It’s about the light. Any photographer will tell you that. As soon as you get beyond the concept of composition, you start to look at the qualities that really impact your perception of a photo. Light isn’t enough. What you really need is good quality light. In a studio, that’s easy enough to control. But outside where the wild light lives, you really need to bend to nature’s schedule. You really need to plan around the best times of day to get that great warm light. To demonstrate how important that really is, I bring you Doug Waggoner’s photo, Pyramids II.
For comparison, I’d like to also link to another one of Doug’s shots, Pyramids,which was taken in the morning. Pyramids II, shown above, was taken near sunset. Though the framing on both photos is slightly different, the angle of the shots is roughly the same. Comparing the two photos really gives you a great idea of how much the light changes the quality of the photo. I prefer Pyramids II, but each can easily stand on its own as an inspiring photo.
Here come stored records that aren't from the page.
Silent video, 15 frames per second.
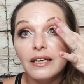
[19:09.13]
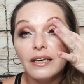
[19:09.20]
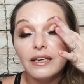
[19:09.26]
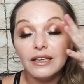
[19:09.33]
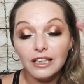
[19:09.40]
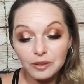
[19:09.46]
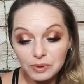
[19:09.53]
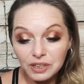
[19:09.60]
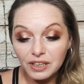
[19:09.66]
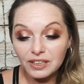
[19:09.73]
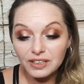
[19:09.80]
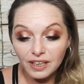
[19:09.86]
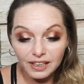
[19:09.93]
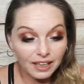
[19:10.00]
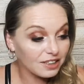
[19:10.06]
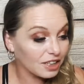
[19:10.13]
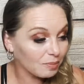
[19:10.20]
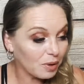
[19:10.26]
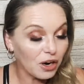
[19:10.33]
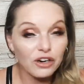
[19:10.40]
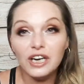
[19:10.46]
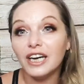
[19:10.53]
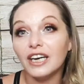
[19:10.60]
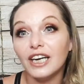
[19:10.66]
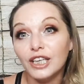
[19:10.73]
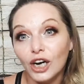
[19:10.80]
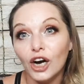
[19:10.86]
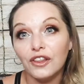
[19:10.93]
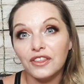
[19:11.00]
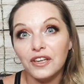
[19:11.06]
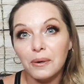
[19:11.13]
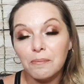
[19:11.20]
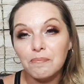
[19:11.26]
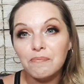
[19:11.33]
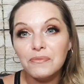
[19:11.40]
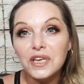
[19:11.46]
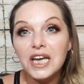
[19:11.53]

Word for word: And that's because I got smart and I cut them.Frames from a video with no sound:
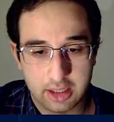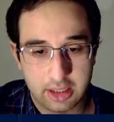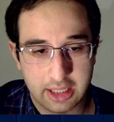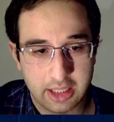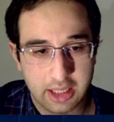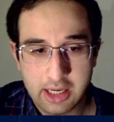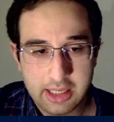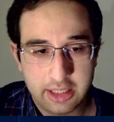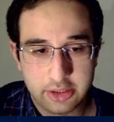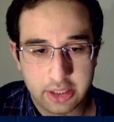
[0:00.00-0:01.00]
Like,
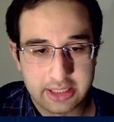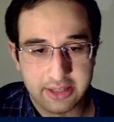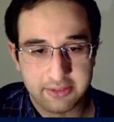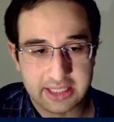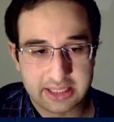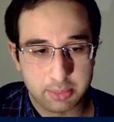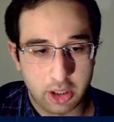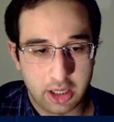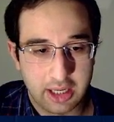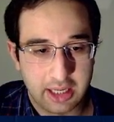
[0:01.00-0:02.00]
he could give this
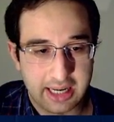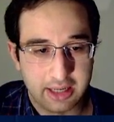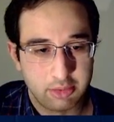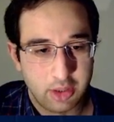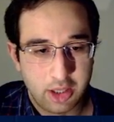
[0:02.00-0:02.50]
pawn and then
The reason I prefer Pyramids II has to do with both with the directionality of the light and the color. In the morning, the peaks of those buildings are in full-sun, and shadows are cast across two of the structures. From this perspective in the evening, the peaks and the right faces of each building is in shade, which makes the forward faces of the building really stand out. It’s a geometric repetition (the building block we refer to as pattern). That element alone anchors the image quite well. But then we get the pattern mirrored in the textured water. But the element that really pulls everything together is the warm glow of the setting sun.
The setting sun is powerful. As the atmosphere bends the light spectrum, it shifts the color temperature of the sun from the white mid-day sun to warm tones. This brings out a lot of color in an otherwise colorless world. But not everything will reflect warm colors so readily, and this creates a bit of a surreal look to an architectural shot such as Pyramids II. The blue glass of the building doesn’t reflect the sun so well; and so the glass appears grey. The pale skin of the building, on the other hand renders the stonework in a much deeper, warmer tone than it would in full sun. Of course when it comes to the sky, nothing is more dramatic than the rising or setting sun, especially as it is reflected in the water.
My point is that time of day really makes a difference in the quality of your outdoor photos. A site that would seem bland and boring mid-day will be far more dramatic at sunrise or sunset. The directionality of the light is what will ultimately impact your decision to shoot at sunrise or sunset. Each will have a slightly different effect, despite the similarities in the quality of light. But such time and effort – and whatever caffeine that would be required – is absolutely worth it.
Doug Waggoner is no stranger to the Shutter Photo @ Flickr Pool. In fact, we’ve featured one of his photos, Bluffs Barn, here before. Doug shoots a lot of architecture and travel-style photography. His focus on the quality of light – especially in his evening shots – is inspiring. I would greatly recommend you spend some more time with Doug’s photostream if you haven’t already.